[darcs-users] so long and thanks for all the darcs

Stephen J. Turnbull turnbull at sk.tsukuba.ac.jp
Thu Mar 8 08:52:34 UTC 2018


Another long one.  But we're converging!

Ben Franksen writes:
 > Am 05.03.2018 um 04:40 schrieb Stephen J. Turnbull:

 > > Although git and Mercurial (and Bazaar) share a repository model that
 > > is somewhat more complex (DAG of versions), only git's implementation
 > > is faithful with an immutable representation of history.  Mercurial's
 > > and Bazaar's implementations violate faithfulness and immutability, so
 > > their designers chose to restrict the operations available for safety
 > > and simplicity.
 > 
 > Do you have any references supporting this assertion? It is the first
 > time I have seen it made and are somewhat perplexed (and intrigued).
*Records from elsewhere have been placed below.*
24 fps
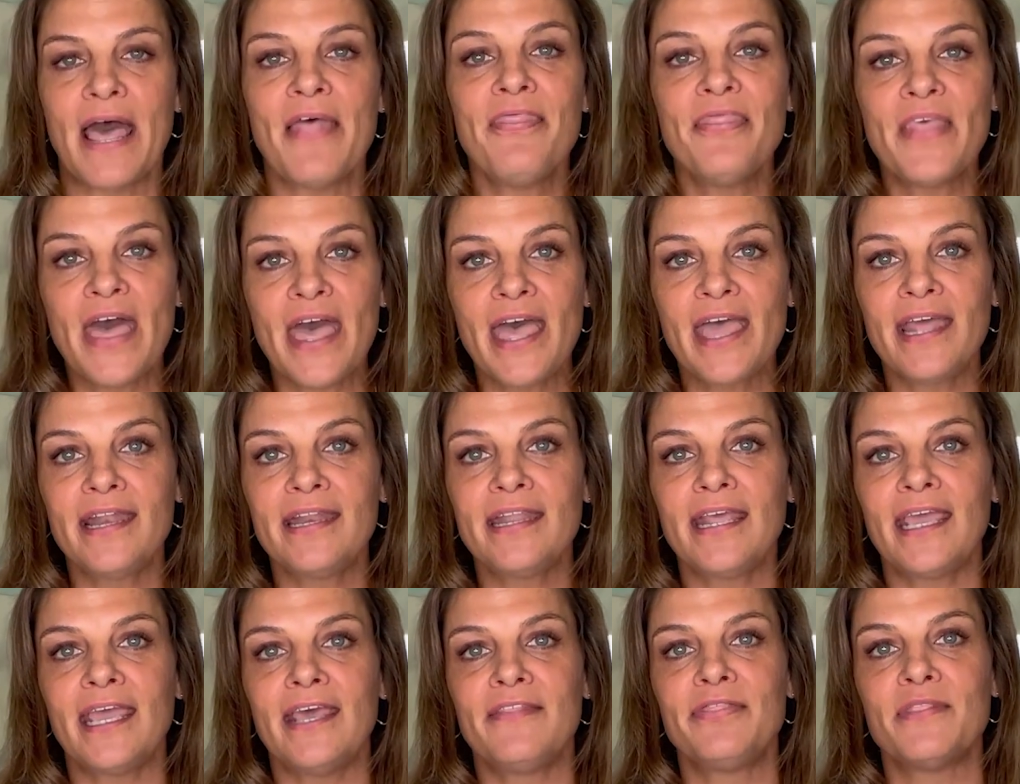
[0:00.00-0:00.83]
And
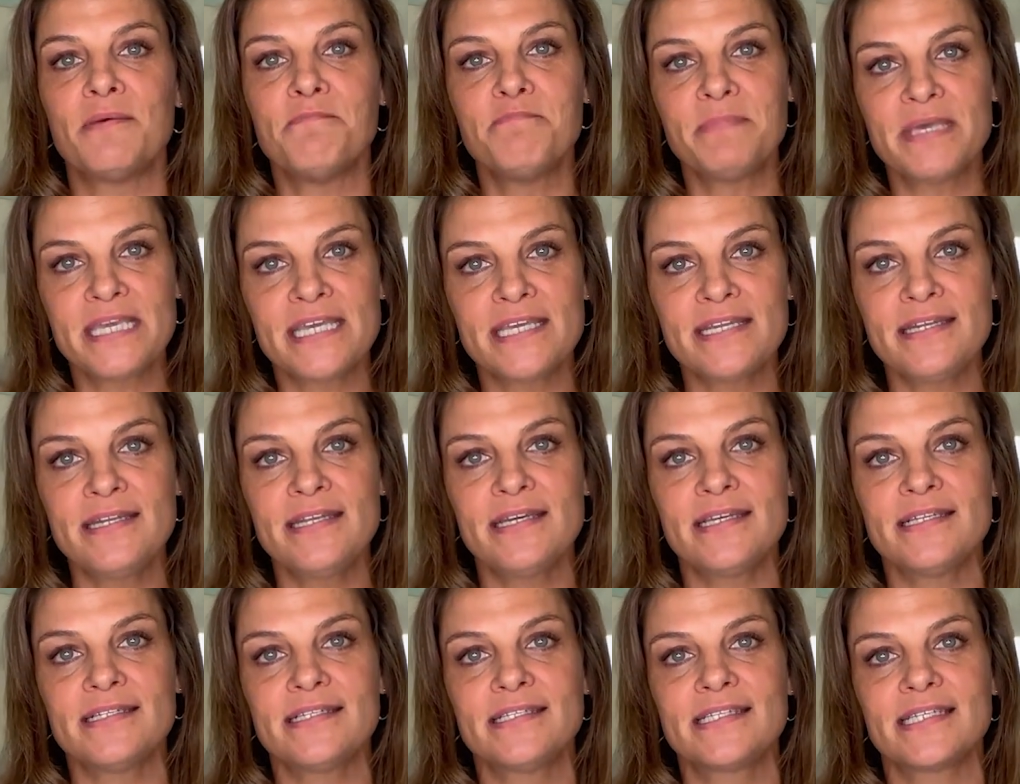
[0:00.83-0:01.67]
then in the
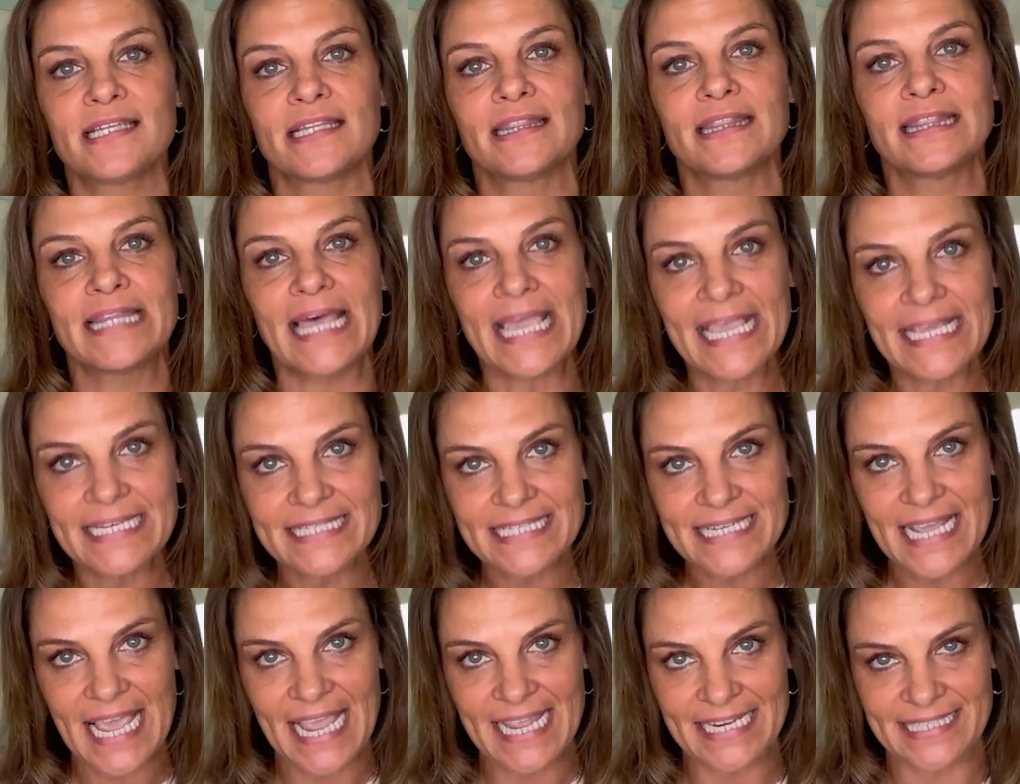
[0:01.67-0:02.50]
mid to late
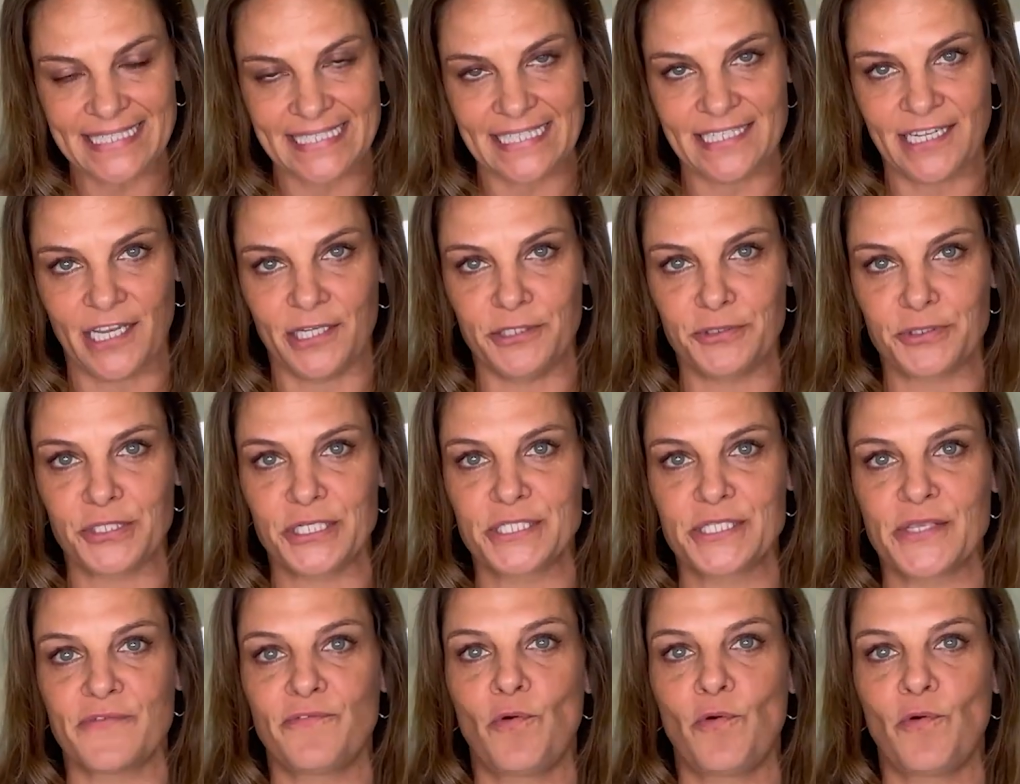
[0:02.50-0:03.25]
1800s,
I don't have a reference to the intent of the designers of Mercurial
and Bazaar as such, but they have frequently made the point that they
are safe, criticized git for permitting dangerous operations, and it's
easy to observe that they're restricted relative to git.

 > > I have two questions about current darcs:

Thank you for your careful answers.

 > We have the 'darcs test' command. I believe it is similar to git's
 > bisect, see 'darcs test --help' for details.

Ah, I did know that, but got hung up on "bisect" which doesn't make
sense as a command name when patches don't always have dependencies or
dependents.

 > In darcs tags are also just patches, but if you pull a tag you get the
 > tag itself, too (since this is how it works: a tag artificially depends
 > on all patches present when you create it).

Yeah, this kind of thing is what I mean by saying Darcs's
implementation is faithful to its mental model.

 > I must say I don't really understand what you are saying. What does
 > "people like to reify branches" mean, exactly?

It means that they think of them as separate entities, backed by some
data structure in the implementation.  For branch-per-repo models, the
repo is that data structure.  In addition, Bazaar has a whole internal
API that knows all about manipulating branches, as opposed to the
history they contain.  Mercurial has this odd branch name property on
commits.

By contrast, in git there's the history DAG and its components
(commits, trees, and blobs) and that's it.  The DAG may have multiple
heads, and what people think of as "the branch I'm working on" may not
even be entirely contained in the repository.  There is no data
structure that surely contains everything you need to know about a
branch, except the whole repository plus any external object databases
configured in the repository's metadata.

 > > It's very hard to get Darcs' "set of patches" model wrong.  I think
 > > that's part of the appeal of Darcs.
 > 
 > The "set of patches" model can be misleading.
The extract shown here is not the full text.